Visual-Kinematics Graph Learning for Procedure-agnostic Instrument Tip Segmentation in Robotic Surgeries

paper_url: http://arxiv.org/abs/2309.00957
repo_url: None
paper_authors: Jiaqi Liu, Yonghao Long, Kai Chen, Cheuk Hei Leung, Zerui Wang, Qi Dou
for: precisely segmenting surgical instrument tips to enable downstream applications in robotic surgery, such as skill assessment, tool-tissue interaction, and deformation modeling, as well as surgical autonomy.
methods: a novel visual-kinematics graph learning framework that encodes relational features of instrument parts from both image and kinematics, and a cross-modal contrastive loss to incorporate robust geometric prior from kinematics to image for tip segmentation.
results: the proposed multi-modal segmentation method significantly outperformed current image-based state-of-the-art approaches, exceeding averagely 11.2% on Dice, on a private paired visual-kinematics dataset including multiple procedures.

Abstract
Accurate segmentation of surgical instrument tip is an important task for enabling downstream applications in robotic surgery, such as surgical skill assessment, tool-tissue interaction and deformation modeling, as well as surgical autonomy. However, this task is very challenging due to the small sizes of surgical instrument tips, and significant variance of surgical scenes across different procedures. Although much effort has been made on visual-based methods, existing segmentation models still suffer from low robustness thus not usable in practice. Fortunately, kinematics data from the robotic system can provide reliable prior for instrument location, which is consistent regardless of different surgery types. To make use of such multi-modal information, we propose a novel visual-kinematics graph learning framework to accurately segment the instrument tip given various surgical procedures. Specifically, a graph learning framework is proposed to encode relational features of instrument parts from both image and kinematics.

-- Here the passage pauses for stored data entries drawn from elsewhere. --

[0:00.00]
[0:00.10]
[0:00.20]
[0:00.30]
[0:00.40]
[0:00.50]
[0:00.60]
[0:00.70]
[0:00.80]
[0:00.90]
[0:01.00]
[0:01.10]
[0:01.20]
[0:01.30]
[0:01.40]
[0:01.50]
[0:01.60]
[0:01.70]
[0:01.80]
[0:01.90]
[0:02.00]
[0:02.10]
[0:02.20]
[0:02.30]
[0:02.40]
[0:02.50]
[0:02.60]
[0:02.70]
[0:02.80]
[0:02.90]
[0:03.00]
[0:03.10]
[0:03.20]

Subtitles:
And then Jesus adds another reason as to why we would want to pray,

Next, a cross-modal contrastive loss is designed to incorporate robust geometric prior from kinematics to image for tip segmentation. We have conducted experiments on a private paired visual-kinematics dataset including multiple procedures, i.e., prostatectomy, total mesorectal excision, fundoplication and distal gastrectomy on cadaver, and distal gastrectomy on porcine. The leave-one-procedure-out cross validation demonstrated that our proposed multi-modal segmentation method significantly outperformed current image-based state-of-the-art approaches, exceeding averagely 11.2% on Dice.

摘要
importante任务是正确分 segmentation of surgical instrument tip 是为 robotic surgery 下的下游应用，如技能评估、工具与组织之间的互动和变形模型，以及自动手术。然而，这项任务很有挑战性，因为外科工具的小小大小，以及不同手术过程中的重要差异。虽然很多努力已经在可见基于方法上，但现有的分 segmentation 模型仍然受到低稳定性的影响，因此在实践中不可用。幸好，机械系统的遥感数据可以提供可靠的前提，即工具的位置信息，这些信息不受不同手术类型的影响。为了利用这些多Modal信息，我们提议了一种新的可见-遥感图学学习框架，确定外科工具的末端部分。特别是，我们提出了一种图学学习框架，用于编码外科工具的关系特征从图像和机械数据中。接着，我们设计了一种交叉模式对比损失函数，以实现从机械数据中获得稳定的几何先验。我们在私人的对应视觉-机械数据集上进行了实验，包括多种手术类型，例如肾脏摘除、全部肠脏除、肠脏嵌入和胃部摘除。我们使用了留下一个手术类型的交叉验证，并显示了我们提议的多Modal分 segmentation 方法在对比现有图像基于状态先验的方法时，平均性能提高了11.2%的Dice。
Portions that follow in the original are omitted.